#### Records for processing
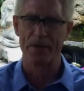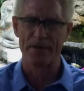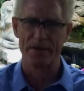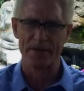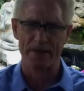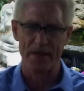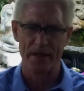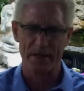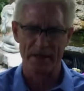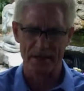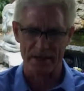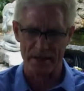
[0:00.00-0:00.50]
in the
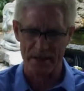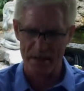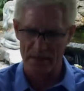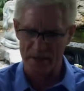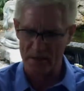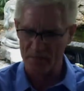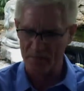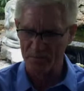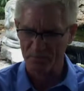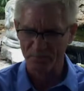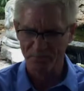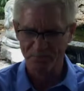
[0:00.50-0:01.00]

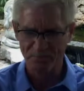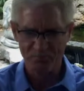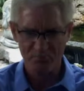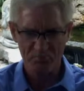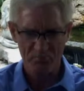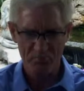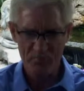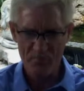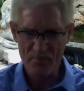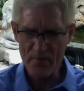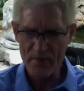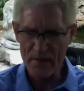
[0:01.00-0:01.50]
60s.
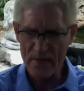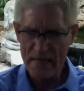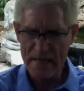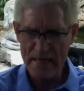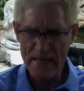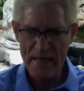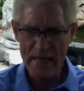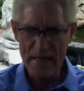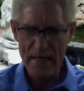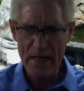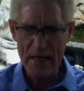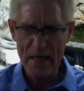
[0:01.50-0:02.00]

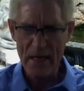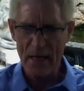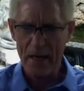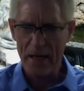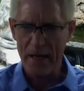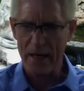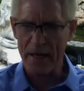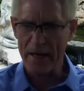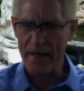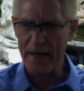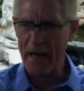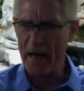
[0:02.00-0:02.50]

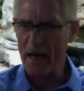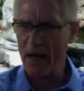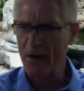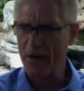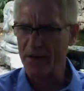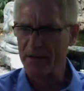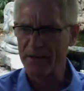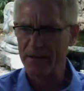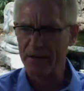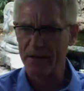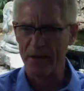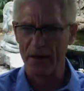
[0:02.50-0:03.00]
And now
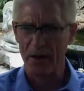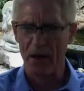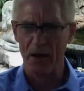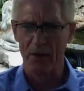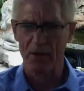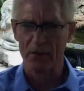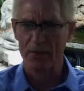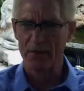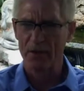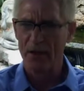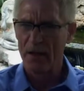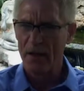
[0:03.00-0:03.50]
it's, you
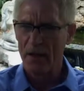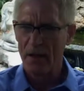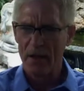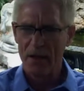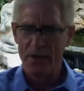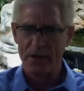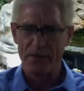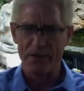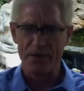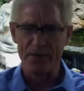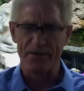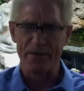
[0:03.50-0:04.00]
know,
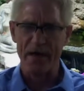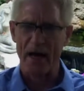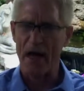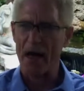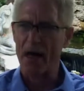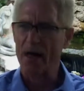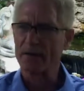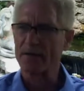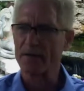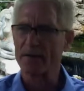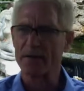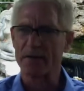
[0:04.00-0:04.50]

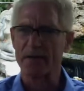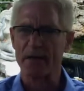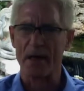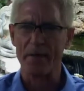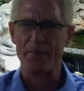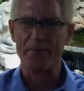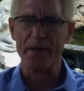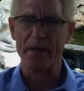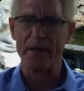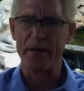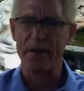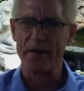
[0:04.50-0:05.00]
2000
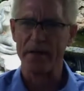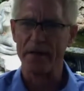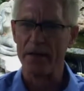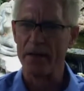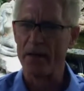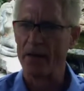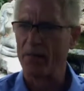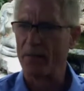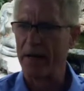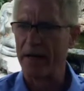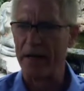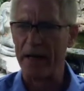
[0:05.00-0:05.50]
something, and, you
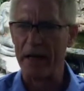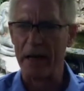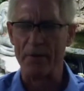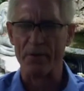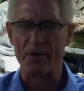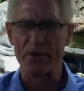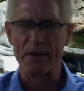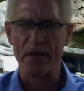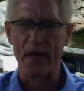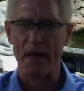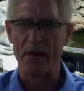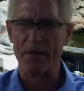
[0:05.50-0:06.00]
know, my
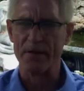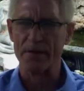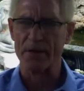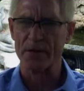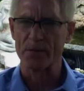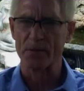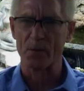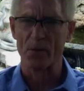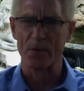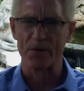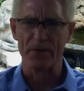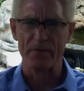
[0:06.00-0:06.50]
neighbor's house
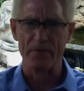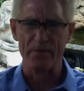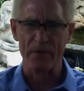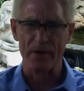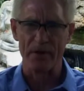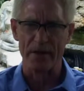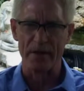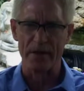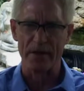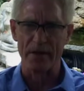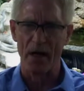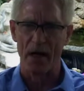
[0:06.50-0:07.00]
is worth a
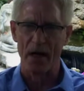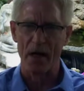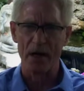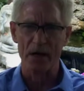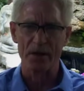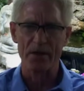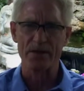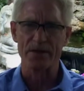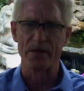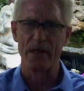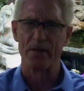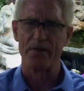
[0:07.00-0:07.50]
million
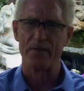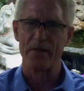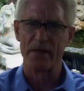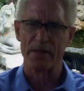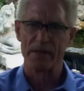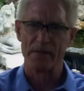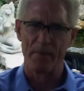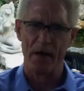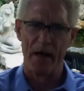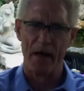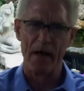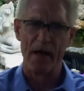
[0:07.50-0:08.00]
dollars. That
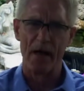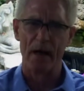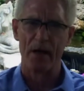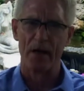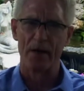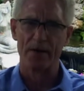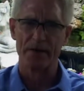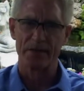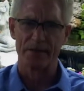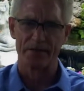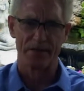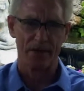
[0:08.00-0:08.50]
means my
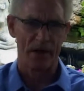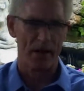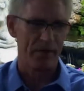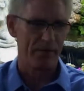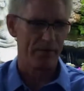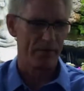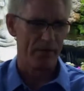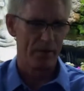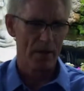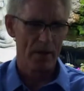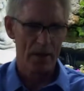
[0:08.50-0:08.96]
house, if I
########
*Required work*: Pictures aside, repeat every line of the data above exactly.

*Result*:
[0:00.00-0:00.50]
in the
[0:00.50-0:01.00]

[0:01.00-0:01.50]
60s.
[0:01.50-0:02.00]

[0:02.00-0:02.50]

[0:02.50-0:03.00]
And now
[0:03.00-0:03.50]
it's, you
[0:03.50-0:04.00]
know,
[0:04.00-0:04.50]

[0:04.50-0:05.00]
2000
[0:05.00-0:05.50]
something, and, you
[0:05.50-0:06.00]
know, my
[0:06.00-0:06.50]
neighbor's house
[0:06.50-0:07.00]
is worth a
[0:07.00-0:07.50]
million
[0:07.50-0:08.00]
dollars. That
[0:08.00-0:08.50]
means my
[0:08.50-0:08.96]
house, if I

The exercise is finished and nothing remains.